Recorded data:
——
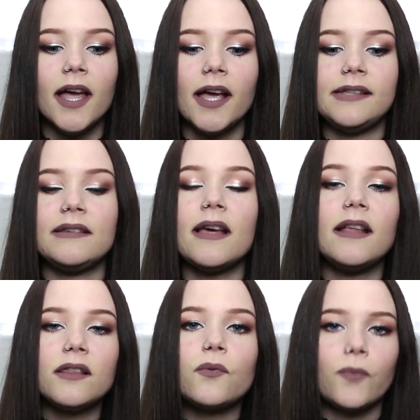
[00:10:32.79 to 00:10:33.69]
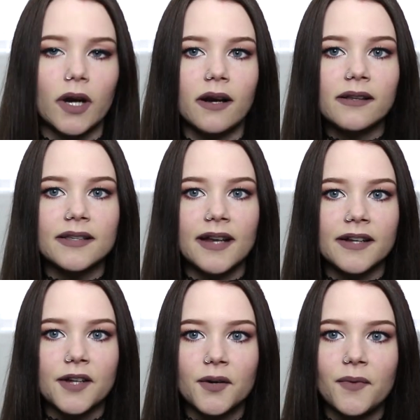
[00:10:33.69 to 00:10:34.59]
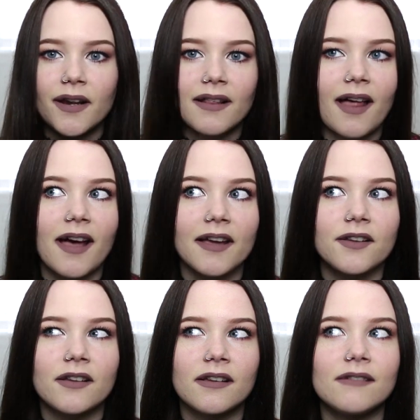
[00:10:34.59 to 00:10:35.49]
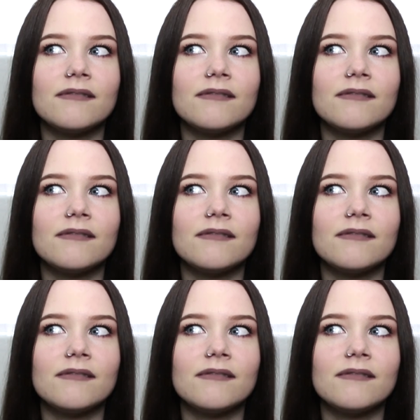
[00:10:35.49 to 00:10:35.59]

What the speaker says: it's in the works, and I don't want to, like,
——
• Exercise aim: Print every entry exactly as written, without the pictures.

• Written answer:
[00:10:32.79 to 00:10:33.69]
[00:10:33.69 to 00:10:34.59]
[00:10:34.59 to 00:10:35.49]
[00:10:35.49 to 00:10:35.59]

What the speaker says: it's in the works, and I don't want to, like,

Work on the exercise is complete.